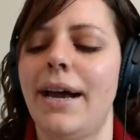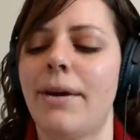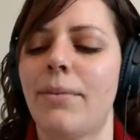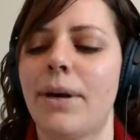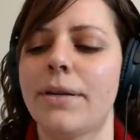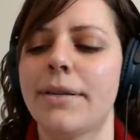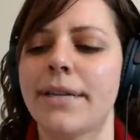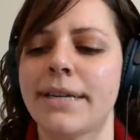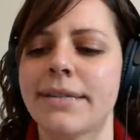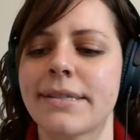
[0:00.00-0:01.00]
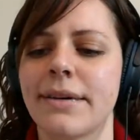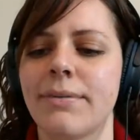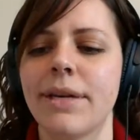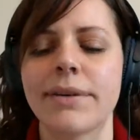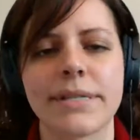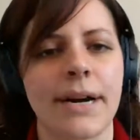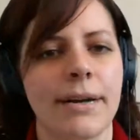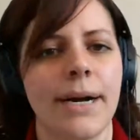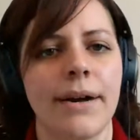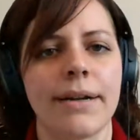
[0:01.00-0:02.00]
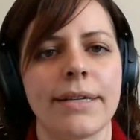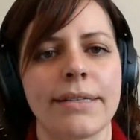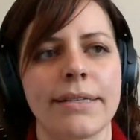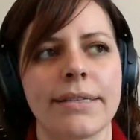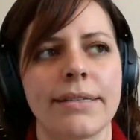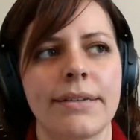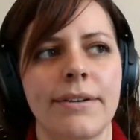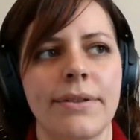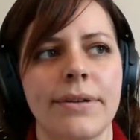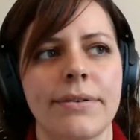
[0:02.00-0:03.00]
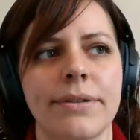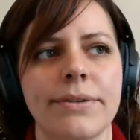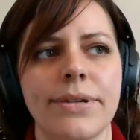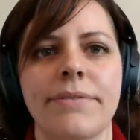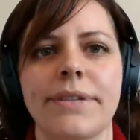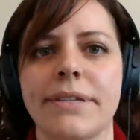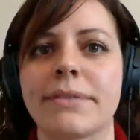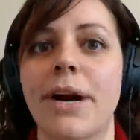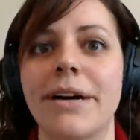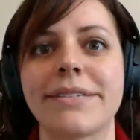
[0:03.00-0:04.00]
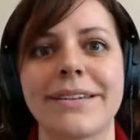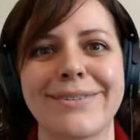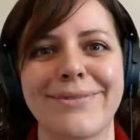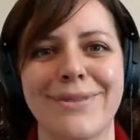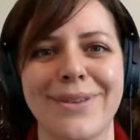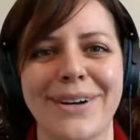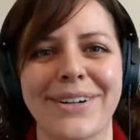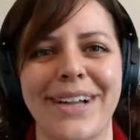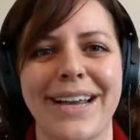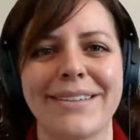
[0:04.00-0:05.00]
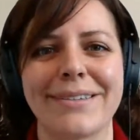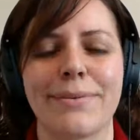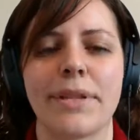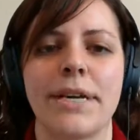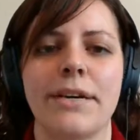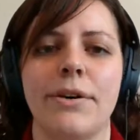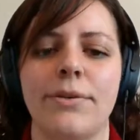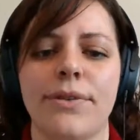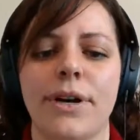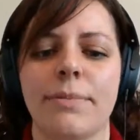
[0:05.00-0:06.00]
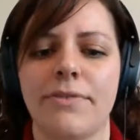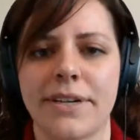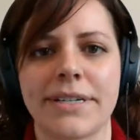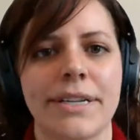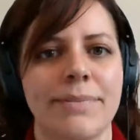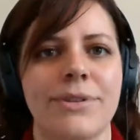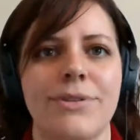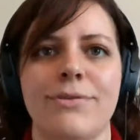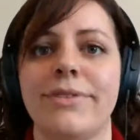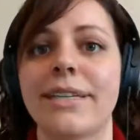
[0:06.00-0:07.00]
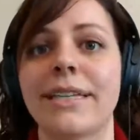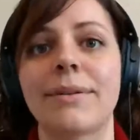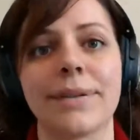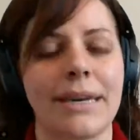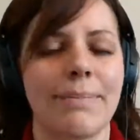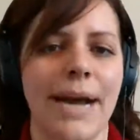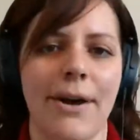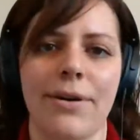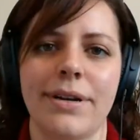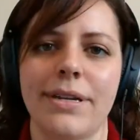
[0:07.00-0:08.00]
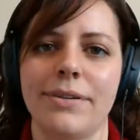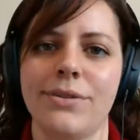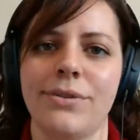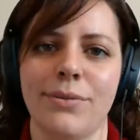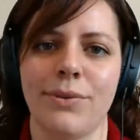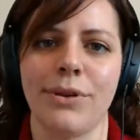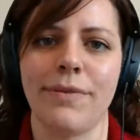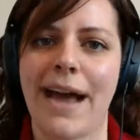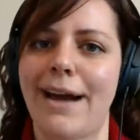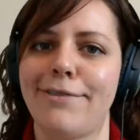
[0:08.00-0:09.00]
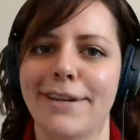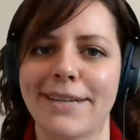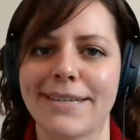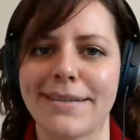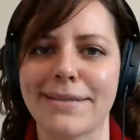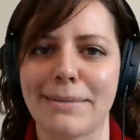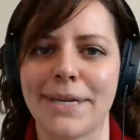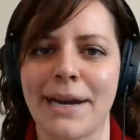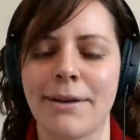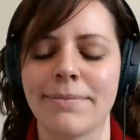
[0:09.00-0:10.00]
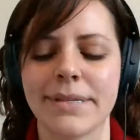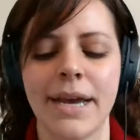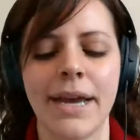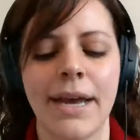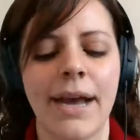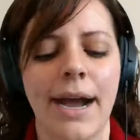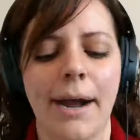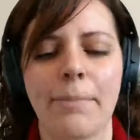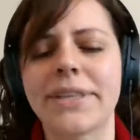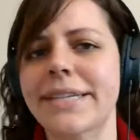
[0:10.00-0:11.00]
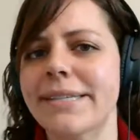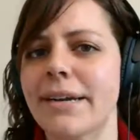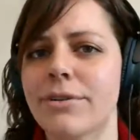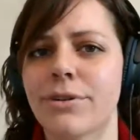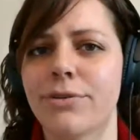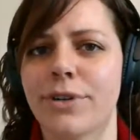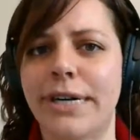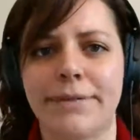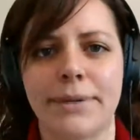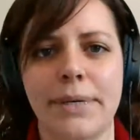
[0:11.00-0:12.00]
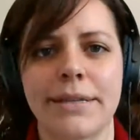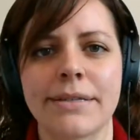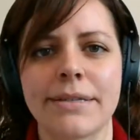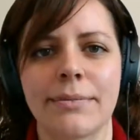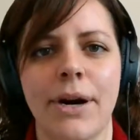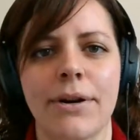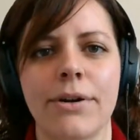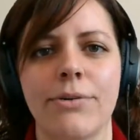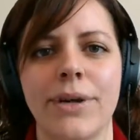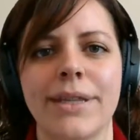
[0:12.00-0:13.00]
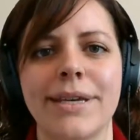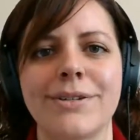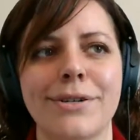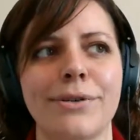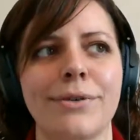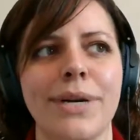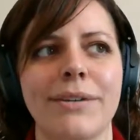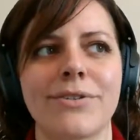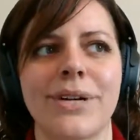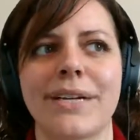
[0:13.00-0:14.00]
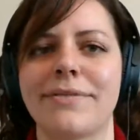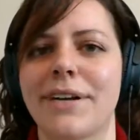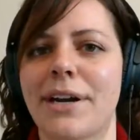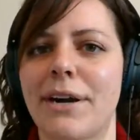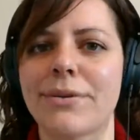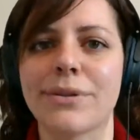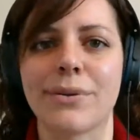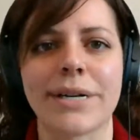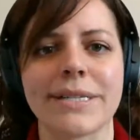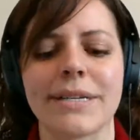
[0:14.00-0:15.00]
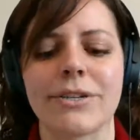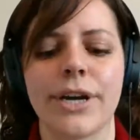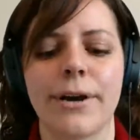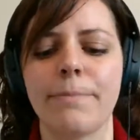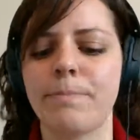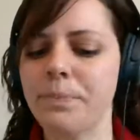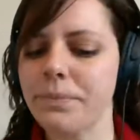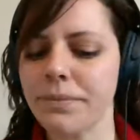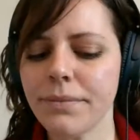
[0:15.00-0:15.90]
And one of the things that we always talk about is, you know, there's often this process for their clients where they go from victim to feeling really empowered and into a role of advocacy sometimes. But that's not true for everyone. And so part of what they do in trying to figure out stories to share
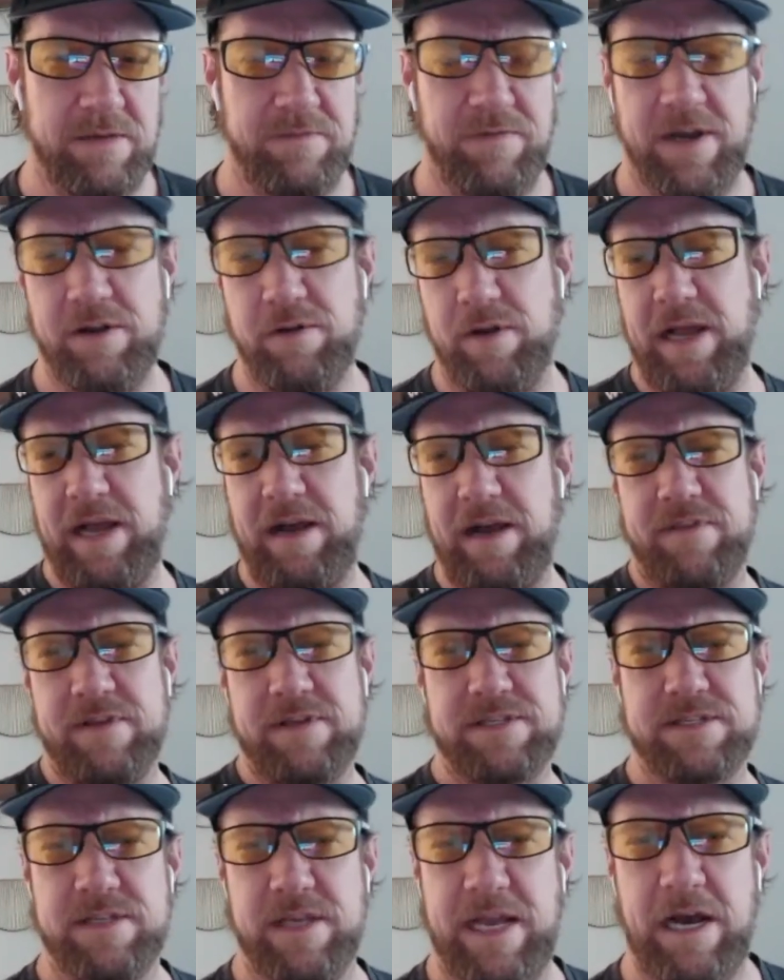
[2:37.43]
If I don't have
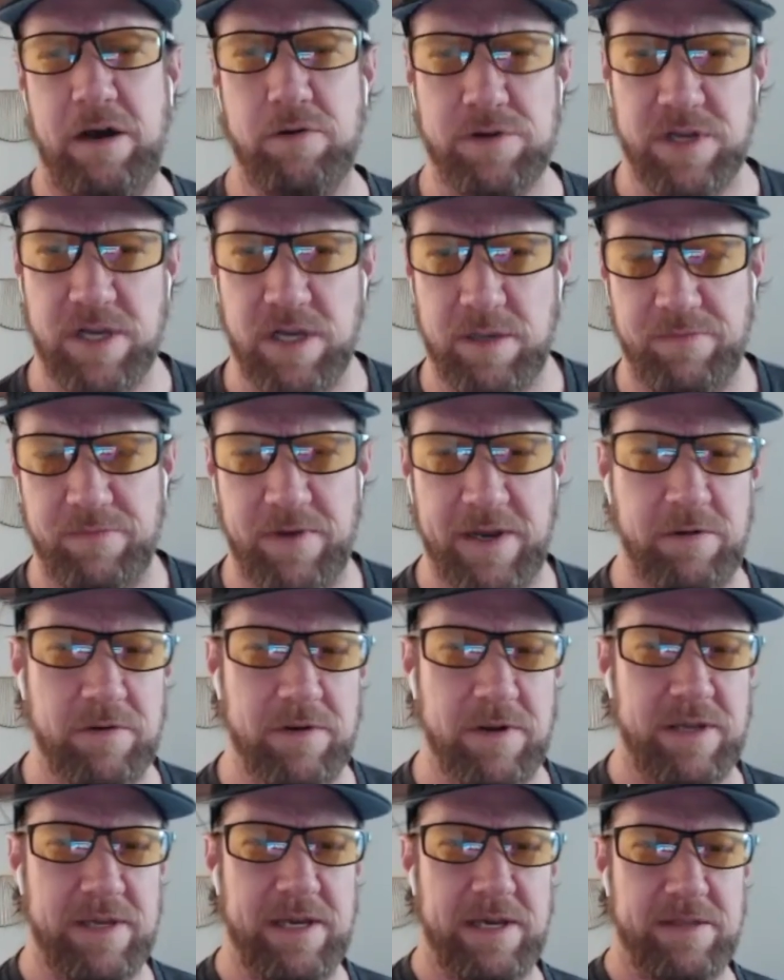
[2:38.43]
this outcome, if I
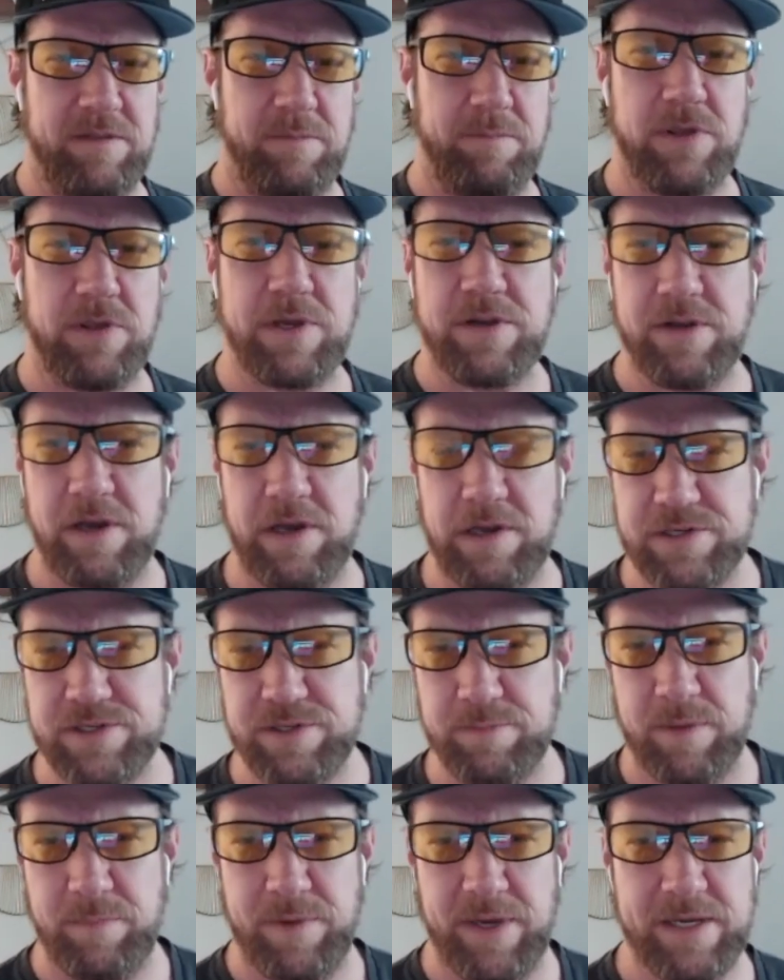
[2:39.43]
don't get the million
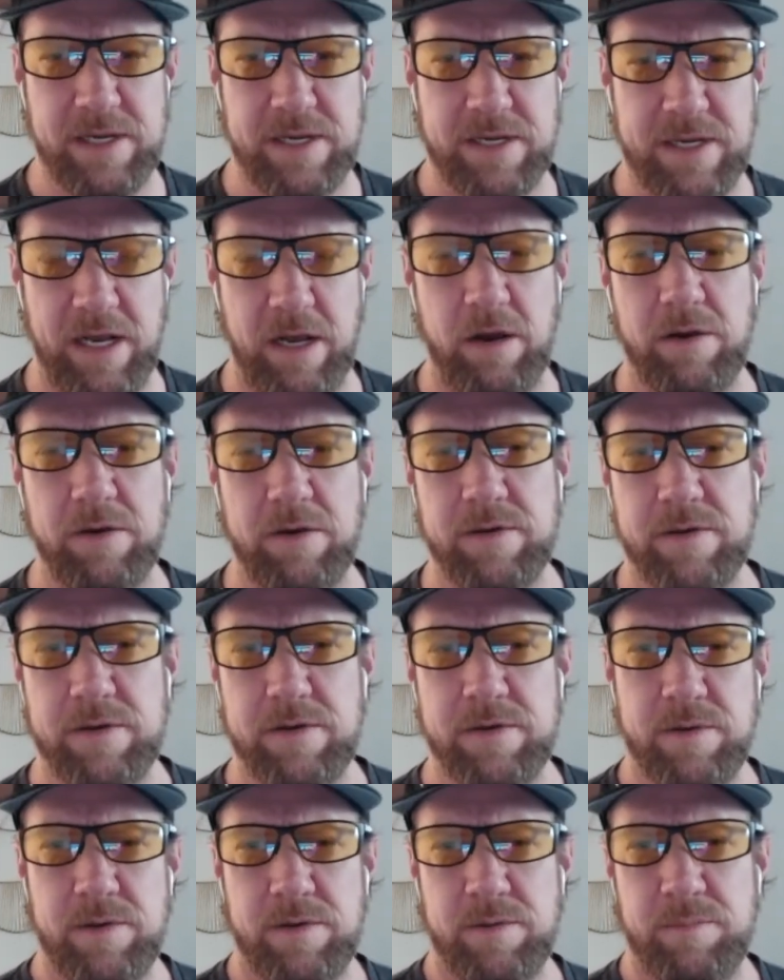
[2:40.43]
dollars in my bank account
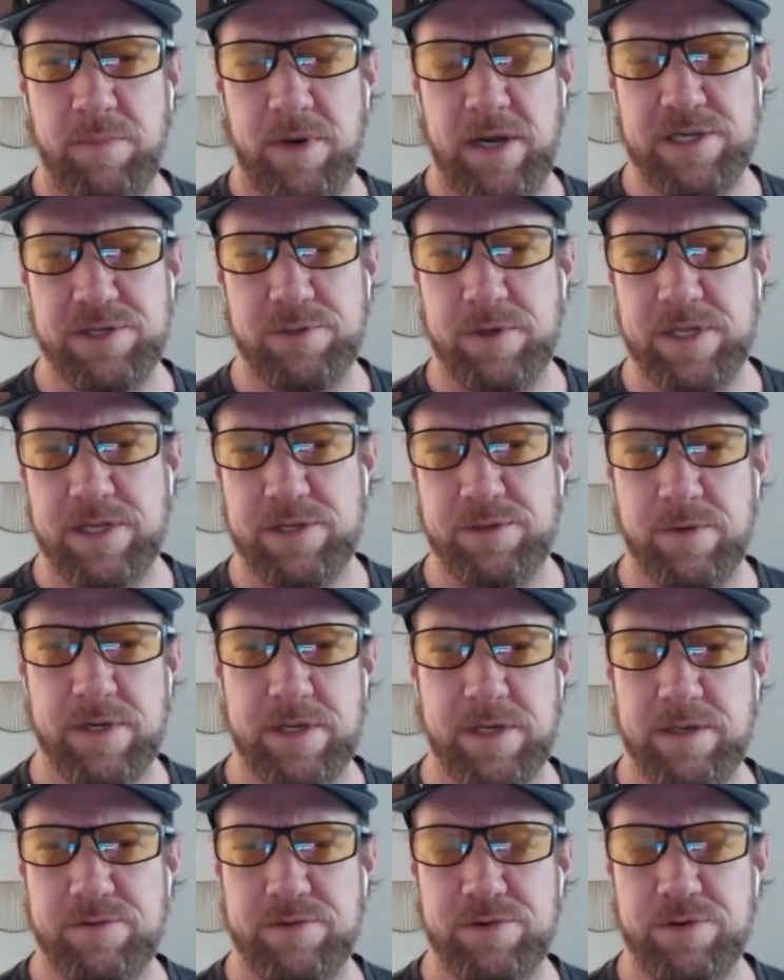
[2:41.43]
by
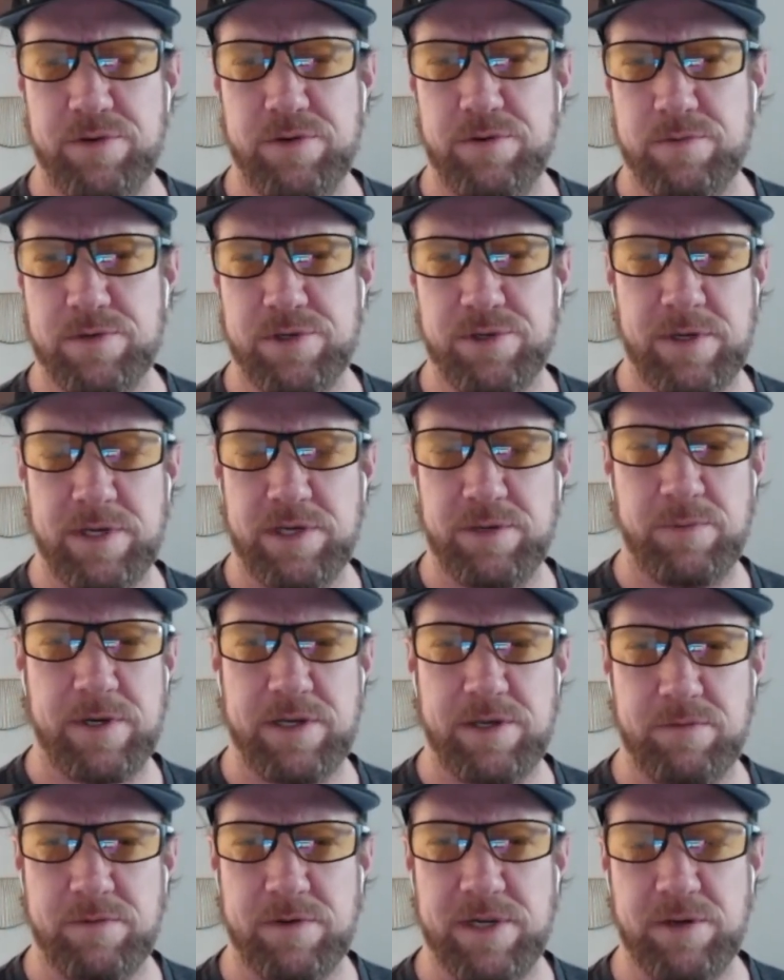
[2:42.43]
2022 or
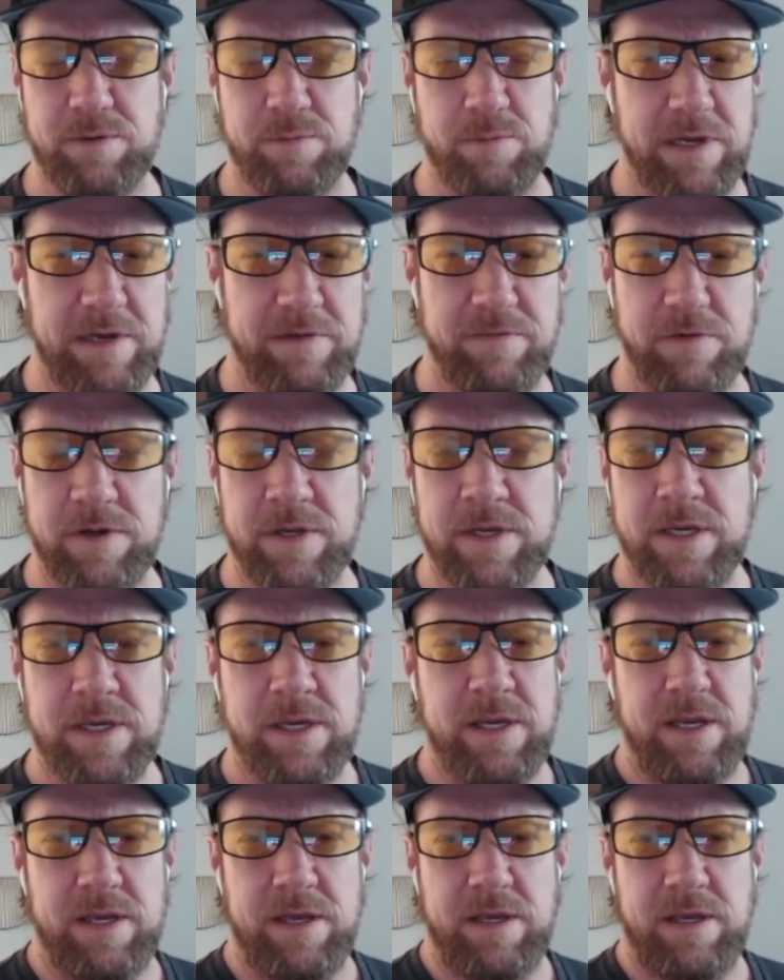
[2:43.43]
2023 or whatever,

PROBLEM TO SOLVE => The job is to set down the whole listing exactly, excluding any images.

ANSWER FOR THIS EXERCISE =>
[0:00.00-0:01.00]
[0:01.00-0:02.00]
[0:02.00-0:03.00]
[0:03.00-0:04.00]
[0:04.00-0:05.00]
[0:05.00-0:06.00]
[0:06.00-0:07.00]
[0:07.00-0:08.00]
[0:08.00-0:09.00]
[0:09.00-0:10.00]
[0:10.00-0:11.00]
[0:11.00-0:12.00]
[0:12.00-0:13.00]
[0:13.00-0:14.00]
[0:14.00-0:15.00]
[0:15.00-0:15.90]
And one of the things that we always talk about is, you know, there's often this process for their clients where they go from victim to feeling really empowered and into a role of advocacy sometimes. But that's not true for everyone. And so part of what they do in trying to figure out stories to share
[2:37.43]
If I don't have
[2:38.43]
this outcome, if I
[2:39.43]
don't get the million
[2:40.43]
dollars in my bank account
[2:41.43]
by
[2:42.43]
2022 or
[2:43.43]
2023 or whatever,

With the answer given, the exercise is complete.